Comment voyons-nous l’ordre du jour du prochain sommet? Tout d’abord, il est opportun, à notre avis, d’évoquer les étapes pour développer le principe de collectivité dans les affaires mondiales, de parler ouvertement du maintien de la paix, du renforcement de la sécurité mondiale et régionale, du contrôle des armements stratégiques, des efforts conjoints pour lutter contre le terrorisme, l’extrémisme et les autres défis et dangers d’actualité.
Un autre sujet de l’ordre du jour serait la situation de l’économie mondiale, avant tout les moyens de surmonter la crise économique provoquée par la pandémie du Covid-19. Nos pays prennent des mesures sans précédent pour protéger la santé et la vie des gens, pour soutenir les habitants s’étant retrouvés dans une situation difficile.
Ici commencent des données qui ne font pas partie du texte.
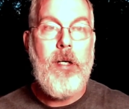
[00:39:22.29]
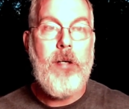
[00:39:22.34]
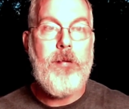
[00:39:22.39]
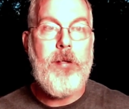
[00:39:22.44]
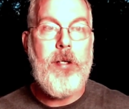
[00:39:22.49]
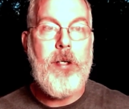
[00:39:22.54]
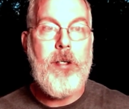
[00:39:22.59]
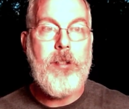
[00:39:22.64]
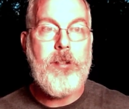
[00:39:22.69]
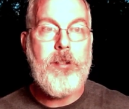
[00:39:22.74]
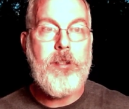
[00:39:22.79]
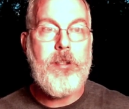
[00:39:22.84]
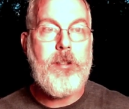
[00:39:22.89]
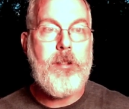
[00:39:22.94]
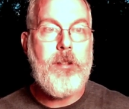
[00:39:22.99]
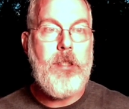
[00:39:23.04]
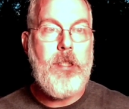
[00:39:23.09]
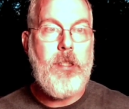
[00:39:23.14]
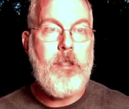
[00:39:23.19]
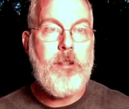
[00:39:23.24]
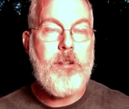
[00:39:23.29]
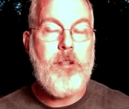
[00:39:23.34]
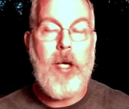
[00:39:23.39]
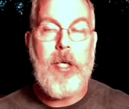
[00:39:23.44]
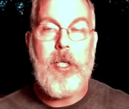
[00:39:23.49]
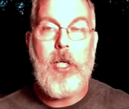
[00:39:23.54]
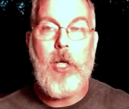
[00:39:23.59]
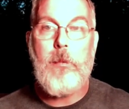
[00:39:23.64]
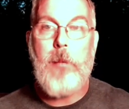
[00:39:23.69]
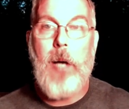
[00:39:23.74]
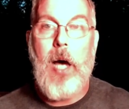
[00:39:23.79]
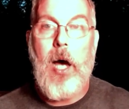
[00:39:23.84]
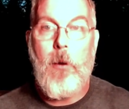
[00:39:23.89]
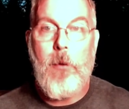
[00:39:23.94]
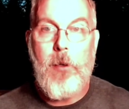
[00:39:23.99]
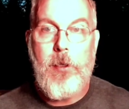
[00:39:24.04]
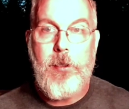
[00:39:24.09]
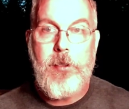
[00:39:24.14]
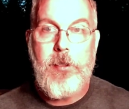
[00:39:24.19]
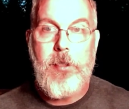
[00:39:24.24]
there's the psychic
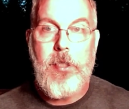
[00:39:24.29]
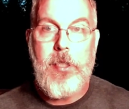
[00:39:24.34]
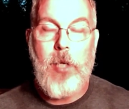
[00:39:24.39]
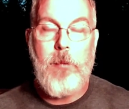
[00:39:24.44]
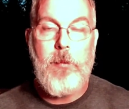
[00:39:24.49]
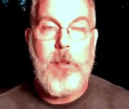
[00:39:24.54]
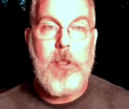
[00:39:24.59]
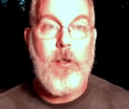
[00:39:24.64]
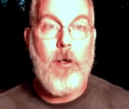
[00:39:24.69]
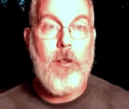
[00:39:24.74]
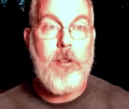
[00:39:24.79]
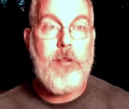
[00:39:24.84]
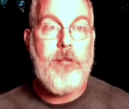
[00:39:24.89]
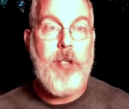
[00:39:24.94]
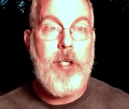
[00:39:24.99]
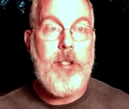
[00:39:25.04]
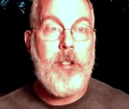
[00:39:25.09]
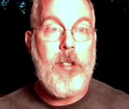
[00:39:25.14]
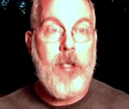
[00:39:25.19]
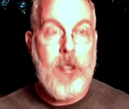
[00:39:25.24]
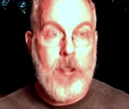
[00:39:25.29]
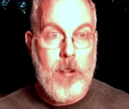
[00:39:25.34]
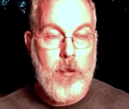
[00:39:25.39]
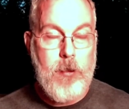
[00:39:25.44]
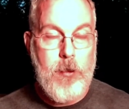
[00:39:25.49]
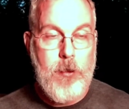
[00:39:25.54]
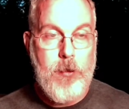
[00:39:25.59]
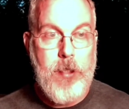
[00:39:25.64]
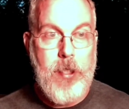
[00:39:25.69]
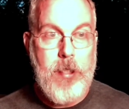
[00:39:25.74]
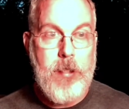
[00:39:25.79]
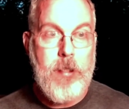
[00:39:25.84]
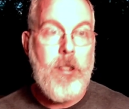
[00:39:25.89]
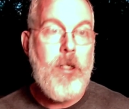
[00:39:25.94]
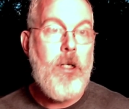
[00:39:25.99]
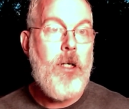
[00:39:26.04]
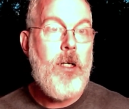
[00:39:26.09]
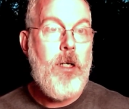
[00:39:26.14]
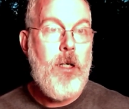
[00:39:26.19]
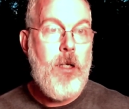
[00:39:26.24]
powers that can be cultivated, including
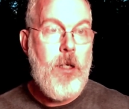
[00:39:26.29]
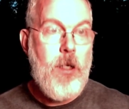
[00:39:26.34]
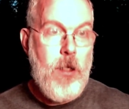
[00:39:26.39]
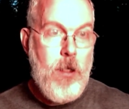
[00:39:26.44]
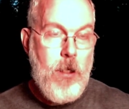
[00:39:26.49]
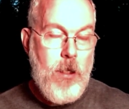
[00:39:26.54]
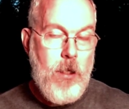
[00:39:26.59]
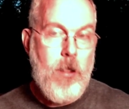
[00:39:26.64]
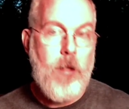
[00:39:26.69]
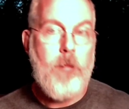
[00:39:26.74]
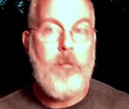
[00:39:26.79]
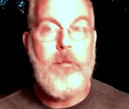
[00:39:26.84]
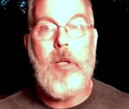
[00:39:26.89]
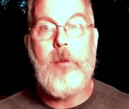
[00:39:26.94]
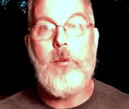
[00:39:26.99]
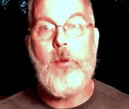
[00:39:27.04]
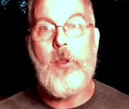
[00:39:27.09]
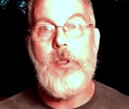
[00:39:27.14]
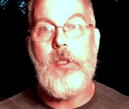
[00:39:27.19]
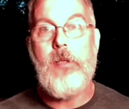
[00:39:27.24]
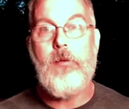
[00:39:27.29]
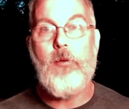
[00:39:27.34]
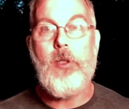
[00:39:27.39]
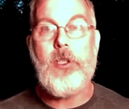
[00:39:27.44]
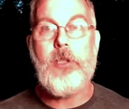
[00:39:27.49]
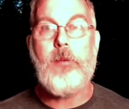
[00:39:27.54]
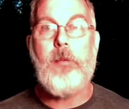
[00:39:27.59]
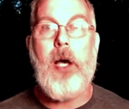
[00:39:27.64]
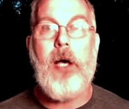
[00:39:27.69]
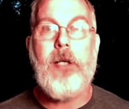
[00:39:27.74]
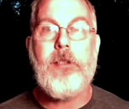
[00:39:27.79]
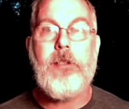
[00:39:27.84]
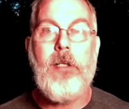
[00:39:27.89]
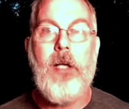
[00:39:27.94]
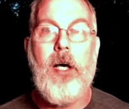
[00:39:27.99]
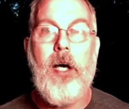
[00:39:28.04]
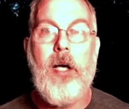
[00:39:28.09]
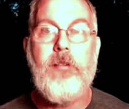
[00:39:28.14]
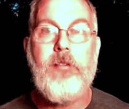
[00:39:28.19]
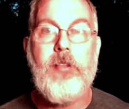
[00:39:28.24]
memory of one's past
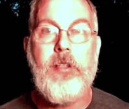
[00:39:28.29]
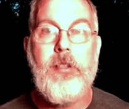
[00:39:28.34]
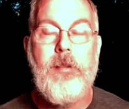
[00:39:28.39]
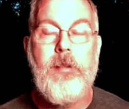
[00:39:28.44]
lives.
Mais la gravité des conséquences de la pandémie, la vitesse avec laquelle l’économie mondiale surmontera la récession dépendront de notre capacité à travailler ensemble et de concert, comme de vrais partenaires. Il est d’autant plus inacceptable de faire de l’économie un instrument de pression et de confrontation. Parmi les autres sujets: la protection de l’environnement et la lutte contre le changement climatique, ainsi que la garantie de la sécurité de l’espace mondial de l’information.
L’agenda proposé par la Russie pour le prochain sommet des Cinq du Conseil de sécurité est extrêmement important et d’actualité pour nos pays et le monde entier. Et nous avons des idées et des initiatives à formuler sur tous les points.
Il est certain que le sommet de la Russie, de la Chine, de la France, des États-Unis et du Royaume-Uni jouera un rôle important dans la recherche de réponses communes aux défis et menaces modernes et manifestera un engagement commun à l’esprit allié, aux valeurs et idéaux humanistes pour lesquels nos pères et nos grands-pères ont lutté côte à côte.